BFI London Film Festival: Don’t Think Twice

Don’t Think Twice
Directed by Mike Birbiglia
Starring Keegan-Michael Key, Gillian Jacobs, Mike Birbiglia, Kate Micucci, Chris Gethard and Tami Sagher
LFF Screening October 14th, 15th, 16th, 2016

by Joanna Orland

New York improv troupe The Commune have been together for over a decade, but now one of its members is about to find success away from the group.  When Jack (Keegan-Michael Key) lands a coveted role on Saturday Night Live style sketch show Weekend Live, each of the gang begins to question their destiny and even desire for comedic success.

Don’t Think Twice isn’t just ‘that film about improv’ – it’s a well-written (ironically) and very smart comedy about different stages in our adult lives, in particular when it comes to chasing our dreams and redefining them.  It’s also a film about relationships between friends, family and partners and how they evolve as we evolve.  These are straightforward relatable themes that have been made into a million movies before this one, but this movie does it better than most.

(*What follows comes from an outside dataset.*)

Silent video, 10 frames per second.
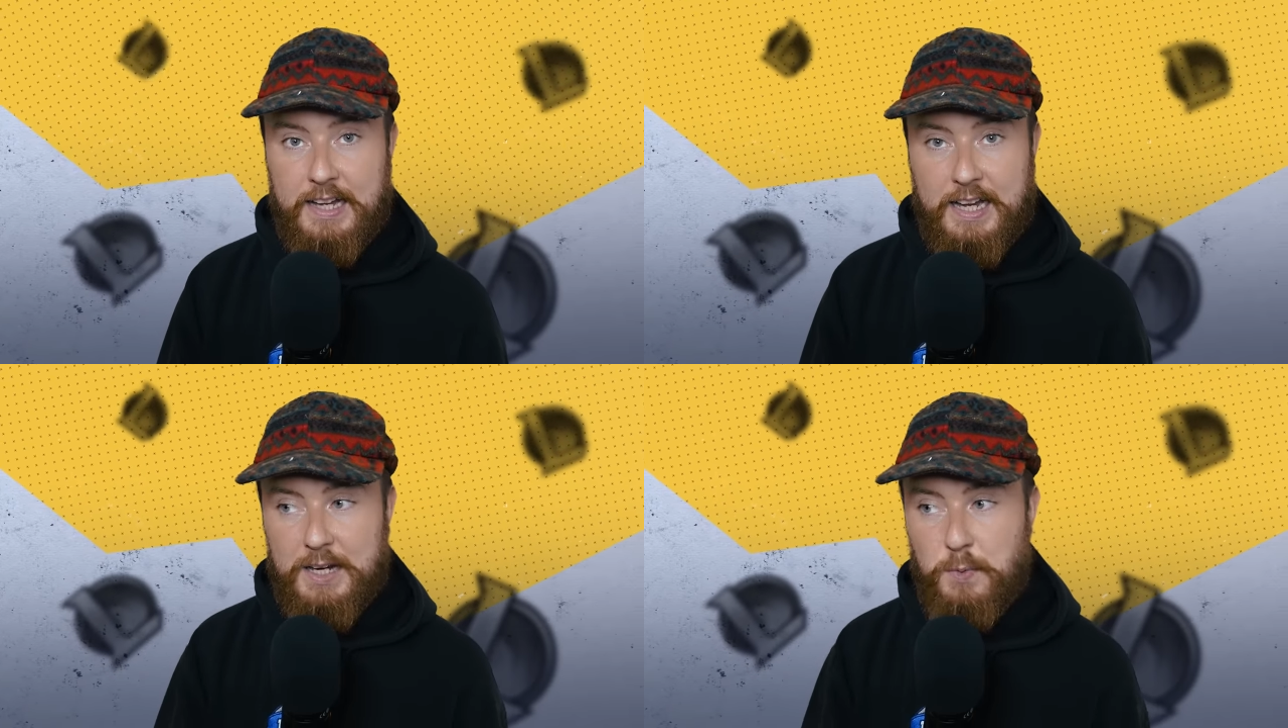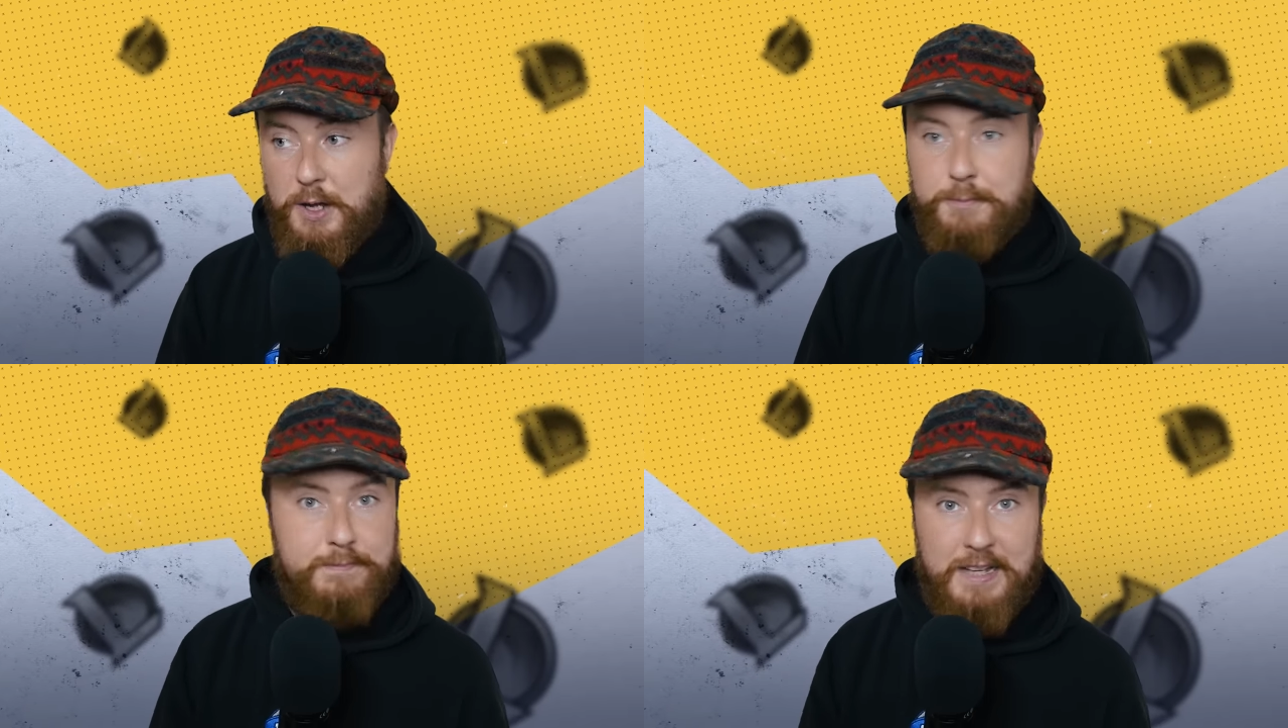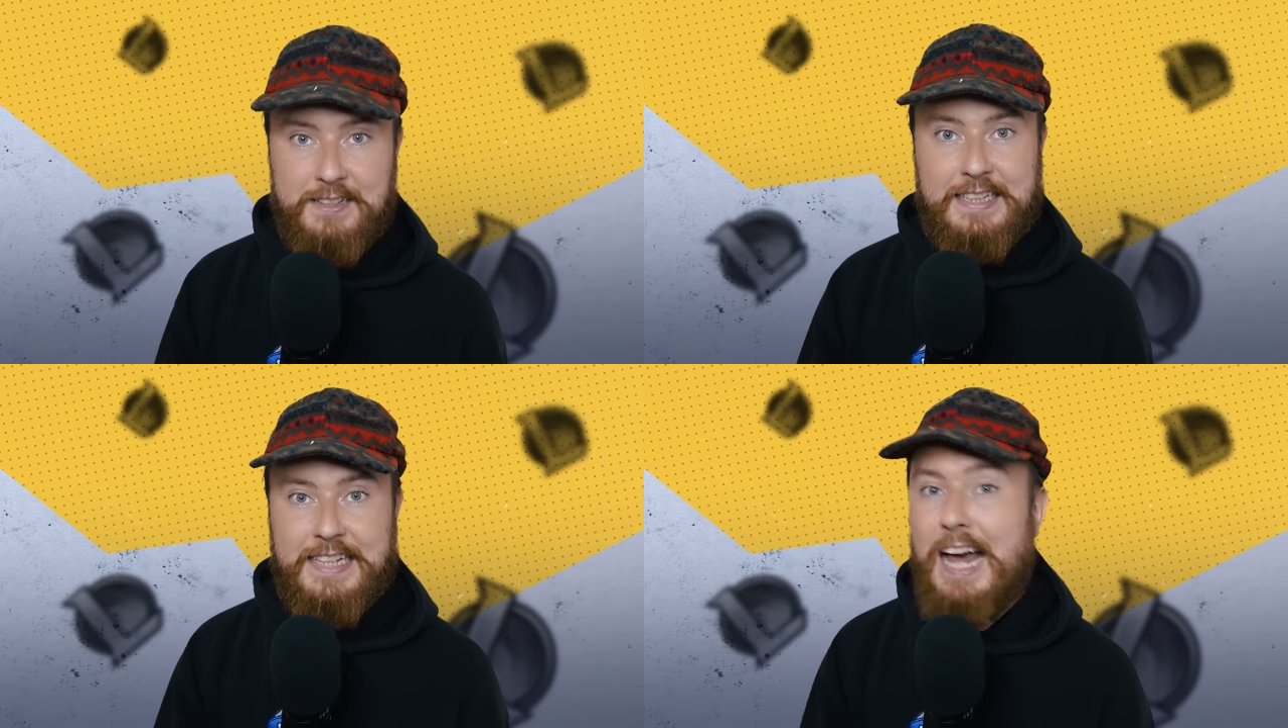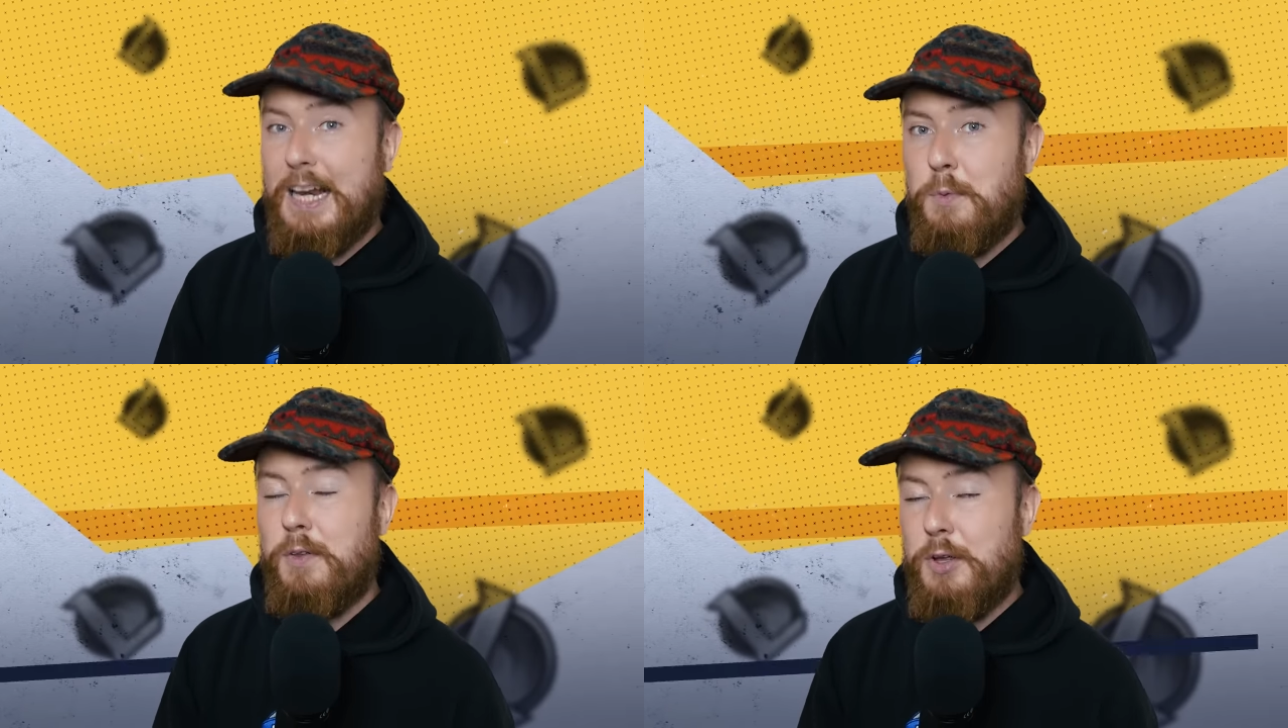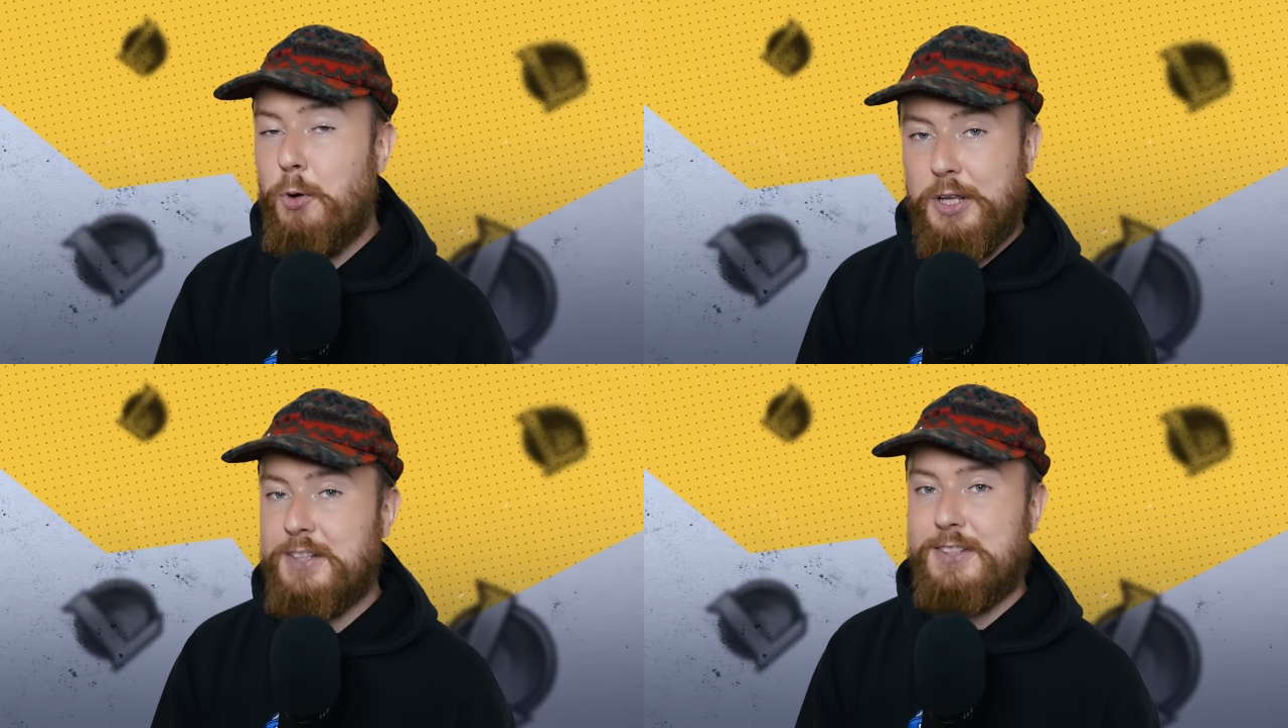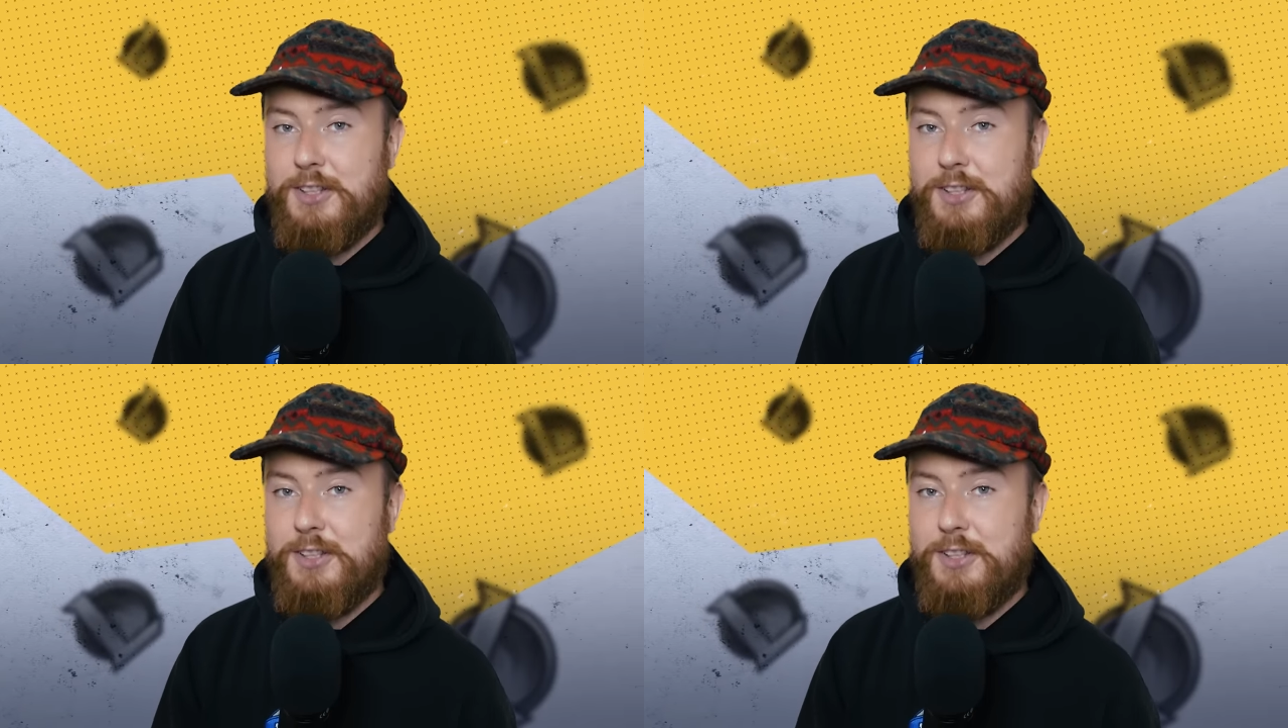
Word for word: and well, that's exactly what the audience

The cast is perfectly weighted with Keegan-Michael Key as Jack the breakout star, Gillian Jacobs as Samantha his girlfriend who is happy with where she is in her life, and Mike Birbiglia as Miles the resentful improv teacher.  Kate Micucci, Chris Gethard and Tami Sagher round out the ensemble in more supporting roles, which still portray very well-rounded and defined characters.  Sparked by Jack’s newfound success, each character is going on a similar journey – at a crossroads in life to confront their dreams of making it big in comedy.  Even Jack who’s achieved his dream is going through the same conflicting feelings as he misses his friends and feels like an outcast among them, tempted to ditch it all to go back to how the way things were.

All of the different angles of this dynamic are explored masterfully by director Mike Birbiglia.  No dream or rejection of ‘the dream’ is portrayed as better than the other.  Each character must make a decision on what comes next for them, no decision being necessarily the right one, only the one that suits them now.   The group dynamic goes through a turbulent time as each figures out who they are now and how they fit within the group.  A conundrum that befalls all creative people at some stage in their lives regarding their work and art, and one that befalls most people in general as they find themselves in their 20’s, and re-examine where they are in their 30’s, and perhaps again in their 40’s for the mid-life crisis. 

Don’t Think Twice is not a film about improv. It’s a funny and moving film about a universally human experience.